▶ Records provided
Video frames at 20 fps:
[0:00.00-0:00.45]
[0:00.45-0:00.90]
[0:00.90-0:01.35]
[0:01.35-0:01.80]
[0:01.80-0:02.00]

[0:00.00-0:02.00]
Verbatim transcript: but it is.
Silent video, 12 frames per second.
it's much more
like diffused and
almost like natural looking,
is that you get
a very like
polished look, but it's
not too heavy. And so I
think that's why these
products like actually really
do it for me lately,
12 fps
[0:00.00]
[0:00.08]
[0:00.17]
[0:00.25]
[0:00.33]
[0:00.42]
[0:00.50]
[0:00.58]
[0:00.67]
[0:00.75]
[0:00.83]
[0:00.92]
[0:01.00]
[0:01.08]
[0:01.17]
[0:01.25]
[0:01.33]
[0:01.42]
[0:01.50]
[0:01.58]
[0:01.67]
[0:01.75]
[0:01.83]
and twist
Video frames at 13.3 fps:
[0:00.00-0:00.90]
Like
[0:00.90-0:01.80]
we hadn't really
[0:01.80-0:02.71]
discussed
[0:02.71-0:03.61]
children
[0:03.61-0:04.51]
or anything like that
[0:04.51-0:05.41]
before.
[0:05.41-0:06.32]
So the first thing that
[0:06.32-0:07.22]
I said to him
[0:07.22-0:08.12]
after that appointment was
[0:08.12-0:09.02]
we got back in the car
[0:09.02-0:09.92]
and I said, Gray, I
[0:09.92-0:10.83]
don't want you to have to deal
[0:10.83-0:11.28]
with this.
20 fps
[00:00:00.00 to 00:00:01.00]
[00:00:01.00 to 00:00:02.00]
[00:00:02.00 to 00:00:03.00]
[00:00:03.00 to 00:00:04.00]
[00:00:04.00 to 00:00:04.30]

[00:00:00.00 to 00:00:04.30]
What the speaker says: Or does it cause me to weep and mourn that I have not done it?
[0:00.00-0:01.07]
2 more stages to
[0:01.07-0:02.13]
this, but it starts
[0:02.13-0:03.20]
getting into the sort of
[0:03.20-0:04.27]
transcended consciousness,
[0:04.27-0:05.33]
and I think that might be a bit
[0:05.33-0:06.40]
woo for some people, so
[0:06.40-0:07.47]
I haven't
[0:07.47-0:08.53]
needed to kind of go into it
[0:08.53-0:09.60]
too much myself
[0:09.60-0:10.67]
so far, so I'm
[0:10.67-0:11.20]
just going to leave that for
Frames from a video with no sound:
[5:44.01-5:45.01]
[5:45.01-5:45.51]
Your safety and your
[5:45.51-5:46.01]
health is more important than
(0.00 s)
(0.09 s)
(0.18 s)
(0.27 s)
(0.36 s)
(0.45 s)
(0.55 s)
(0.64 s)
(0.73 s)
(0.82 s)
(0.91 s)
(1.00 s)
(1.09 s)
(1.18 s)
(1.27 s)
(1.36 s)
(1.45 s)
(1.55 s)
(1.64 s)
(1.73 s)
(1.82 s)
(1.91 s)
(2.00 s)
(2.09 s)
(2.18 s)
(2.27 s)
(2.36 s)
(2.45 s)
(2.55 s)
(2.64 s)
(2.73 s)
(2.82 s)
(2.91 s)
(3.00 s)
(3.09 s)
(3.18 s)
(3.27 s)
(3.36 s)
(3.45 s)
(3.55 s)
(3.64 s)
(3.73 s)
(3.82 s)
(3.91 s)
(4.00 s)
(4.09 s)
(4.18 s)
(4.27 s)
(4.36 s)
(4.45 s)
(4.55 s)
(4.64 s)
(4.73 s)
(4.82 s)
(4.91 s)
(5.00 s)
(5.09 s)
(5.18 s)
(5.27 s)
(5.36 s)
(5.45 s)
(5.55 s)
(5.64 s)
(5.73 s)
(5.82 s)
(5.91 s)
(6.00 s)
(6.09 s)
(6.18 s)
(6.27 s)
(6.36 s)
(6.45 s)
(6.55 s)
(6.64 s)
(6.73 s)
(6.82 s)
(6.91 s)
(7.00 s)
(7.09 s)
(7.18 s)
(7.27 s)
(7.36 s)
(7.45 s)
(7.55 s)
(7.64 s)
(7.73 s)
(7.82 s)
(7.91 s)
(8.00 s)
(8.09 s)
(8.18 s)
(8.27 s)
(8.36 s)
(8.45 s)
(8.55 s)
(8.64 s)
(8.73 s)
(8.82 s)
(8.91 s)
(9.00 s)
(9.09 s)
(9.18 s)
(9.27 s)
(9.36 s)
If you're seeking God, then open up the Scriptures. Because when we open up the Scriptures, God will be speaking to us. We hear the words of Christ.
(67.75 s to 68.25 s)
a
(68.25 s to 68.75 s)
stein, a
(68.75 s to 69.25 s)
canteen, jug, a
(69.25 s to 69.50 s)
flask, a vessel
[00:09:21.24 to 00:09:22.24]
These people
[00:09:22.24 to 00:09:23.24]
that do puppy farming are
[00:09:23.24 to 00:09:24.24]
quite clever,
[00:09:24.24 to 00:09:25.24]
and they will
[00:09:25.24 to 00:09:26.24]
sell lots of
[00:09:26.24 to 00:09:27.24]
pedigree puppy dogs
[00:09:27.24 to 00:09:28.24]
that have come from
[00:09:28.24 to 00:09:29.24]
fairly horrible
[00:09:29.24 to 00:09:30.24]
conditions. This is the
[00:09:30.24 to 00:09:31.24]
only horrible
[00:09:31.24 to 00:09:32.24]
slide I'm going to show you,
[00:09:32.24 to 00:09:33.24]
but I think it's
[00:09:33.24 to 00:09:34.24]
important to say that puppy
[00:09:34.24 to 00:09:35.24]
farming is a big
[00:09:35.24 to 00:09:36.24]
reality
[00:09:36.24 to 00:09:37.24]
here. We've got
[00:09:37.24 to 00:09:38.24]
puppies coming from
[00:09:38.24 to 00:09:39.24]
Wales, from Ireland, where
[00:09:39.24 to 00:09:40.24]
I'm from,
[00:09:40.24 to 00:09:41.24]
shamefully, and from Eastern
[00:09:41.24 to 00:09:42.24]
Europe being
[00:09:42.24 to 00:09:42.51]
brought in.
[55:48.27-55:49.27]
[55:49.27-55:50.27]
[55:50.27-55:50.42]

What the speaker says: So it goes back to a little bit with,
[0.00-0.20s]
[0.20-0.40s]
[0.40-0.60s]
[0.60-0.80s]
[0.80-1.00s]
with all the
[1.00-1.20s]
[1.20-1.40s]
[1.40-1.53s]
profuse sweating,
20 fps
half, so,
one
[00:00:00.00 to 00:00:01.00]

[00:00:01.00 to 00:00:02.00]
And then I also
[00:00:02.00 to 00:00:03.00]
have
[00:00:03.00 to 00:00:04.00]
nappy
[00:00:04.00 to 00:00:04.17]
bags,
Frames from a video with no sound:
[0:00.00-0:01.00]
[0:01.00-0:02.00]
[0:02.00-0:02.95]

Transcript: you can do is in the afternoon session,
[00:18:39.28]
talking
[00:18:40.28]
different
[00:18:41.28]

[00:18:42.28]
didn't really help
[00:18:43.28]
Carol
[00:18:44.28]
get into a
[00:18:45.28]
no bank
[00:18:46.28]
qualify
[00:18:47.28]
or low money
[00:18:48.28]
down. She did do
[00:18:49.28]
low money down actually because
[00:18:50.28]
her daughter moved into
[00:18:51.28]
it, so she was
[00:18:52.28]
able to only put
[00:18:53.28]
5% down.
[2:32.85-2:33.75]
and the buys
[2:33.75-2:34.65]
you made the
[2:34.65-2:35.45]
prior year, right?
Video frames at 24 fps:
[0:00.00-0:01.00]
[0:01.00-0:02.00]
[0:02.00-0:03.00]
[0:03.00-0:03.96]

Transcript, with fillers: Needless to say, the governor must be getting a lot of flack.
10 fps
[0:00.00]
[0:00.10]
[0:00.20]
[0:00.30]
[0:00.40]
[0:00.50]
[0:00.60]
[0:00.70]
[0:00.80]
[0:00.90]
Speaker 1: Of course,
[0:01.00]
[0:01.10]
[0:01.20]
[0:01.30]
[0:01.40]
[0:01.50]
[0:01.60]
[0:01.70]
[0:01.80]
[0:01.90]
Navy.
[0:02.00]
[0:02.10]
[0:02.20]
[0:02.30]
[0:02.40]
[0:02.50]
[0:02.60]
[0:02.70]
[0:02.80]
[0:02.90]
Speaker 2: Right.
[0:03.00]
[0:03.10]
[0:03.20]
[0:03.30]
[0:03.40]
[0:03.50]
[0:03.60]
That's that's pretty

▶ What the task requires
Scanning the listing, tally the lines with "says" in them and state the number by itself.

▶ Response to the task
2